#### Data extract
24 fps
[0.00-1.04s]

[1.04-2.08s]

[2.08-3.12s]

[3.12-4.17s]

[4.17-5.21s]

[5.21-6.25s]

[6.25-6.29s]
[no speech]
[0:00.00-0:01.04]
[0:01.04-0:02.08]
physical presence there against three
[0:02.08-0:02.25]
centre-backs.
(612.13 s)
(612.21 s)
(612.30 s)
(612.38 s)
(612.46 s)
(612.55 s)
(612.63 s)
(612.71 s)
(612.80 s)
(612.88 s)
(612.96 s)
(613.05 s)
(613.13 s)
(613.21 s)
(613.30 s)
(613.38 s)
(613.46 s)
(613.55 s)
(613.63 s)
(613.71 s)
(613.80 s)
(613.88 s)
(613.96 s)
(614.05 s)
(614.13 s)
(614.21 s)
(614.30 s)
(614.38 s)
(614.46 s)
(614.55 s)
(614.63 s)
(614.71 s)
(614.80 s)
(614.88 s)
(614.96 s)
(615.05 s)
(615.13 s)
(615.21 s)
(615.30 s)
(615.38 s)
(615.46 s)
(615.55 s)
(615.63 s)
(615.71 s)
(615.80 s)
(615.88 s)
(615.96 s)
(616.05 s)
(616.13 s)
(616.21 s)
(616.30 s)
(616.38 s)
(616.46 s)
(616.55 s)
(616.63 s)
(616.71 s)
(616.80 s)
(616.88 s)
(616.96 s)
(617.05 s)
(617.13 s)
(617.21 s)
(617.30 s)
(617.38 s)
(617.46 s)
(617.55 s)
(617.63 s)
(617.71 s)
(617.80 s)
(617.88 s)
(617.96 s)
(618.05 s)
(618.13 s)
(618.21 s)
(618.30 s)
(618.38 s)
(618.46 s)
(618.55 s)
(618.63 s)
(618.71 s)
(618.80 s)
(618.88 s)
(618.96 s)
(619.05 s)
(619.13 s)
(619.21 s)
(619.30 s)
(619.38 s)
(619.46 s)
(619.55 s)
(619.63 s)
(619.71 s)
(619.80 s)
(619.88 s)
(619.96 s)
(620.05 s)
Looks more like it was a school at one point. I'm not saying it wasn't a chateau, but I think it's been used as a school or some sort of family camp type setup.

#### Task requirements
Print the data above exactly as it reads.

#### Task response
24 fps
[0.00-1.04s]

[1.04-2.08s]

[2.08-3.12s]

[3.12-4.17s]

[4.17-5.21s]

[5.21-6.25s]

[6.25-6.29s]
[no speech]
[0:00.00-0:01.04]
[0:01.04-0:02.08]
physical presence there against three
[0:02.08-0:02.25]
centre-backs.
(612.13 s)
(612.21 s)
(612.30 s)
(612.38 s)
(612.46 s)
(612.55 s)
(612.63 s)
(612.71 s)
(612.80 s)
(612.88 s)
(612.96 s)
(613.05 s)
(613.13 s)
(613.21 s)
(613.30 s)
(613.38 s)
(613.46 s)
(613.55 s)
(613.63 s)
(613.71 s)
(613.80 s)
(613.88 s)
(613.96 s)
(614.05 s)
(614.13 s)
(614.21 s)
(614.30 s)
(614.38 s)
(614.46 s)
(614.55 s)
(614.63 s)
(614.71 s)
(614.80 s)
(614.88 s)
(614.96 s)
(615.05 s)
(615.13 s)
(615.21 s)
(615.30 s)
(615.38 s)
(615.46 s)
(615.55 s)
(615.63 s)
(615.71 s)
(615.80 s)
(615.88 s)
(615.96 s)
(616.05 s)
(616.13 s)
(616.21 s)
(616.30 s)
(616.38 s)
(616.46 s)
(616.55 s)
(616.63 s)
(616.71 s)
(616.80 s)
(616.88 s)
(616.96 s)
(617.05 s)
(617.13 s)
(617.21 s)
(617.30 s)
(617.38 s)
(617.46 s)
(617.55 s)
(617.63 s)
(617.71 s)
(617.80 s)
(617.88 s)
(617.96 s)
(618.05 s)
(618.13 s)
(618.21 s)
(618.30 s)
(618.38 s)
(618.46 s)
(618.55 s)
(618.63 s)
(618.71 s)
(618.80 s)
(618.88 s)
(618.96 s)
(619.05 s)
(619.13 s)
(619.21 s)
(619.30 s)
(619.38 s)
(619.46 s)
(619.55 s)
(619.63 s)
(619.71 s)
(619.80 s)
(619.88 s)
(619.96 s)
(620.05 s)
Looks more like it was a school at one point. I'm not saying it wasn't a chateau, but I think it's been used as a school or some sort of family camp type setup.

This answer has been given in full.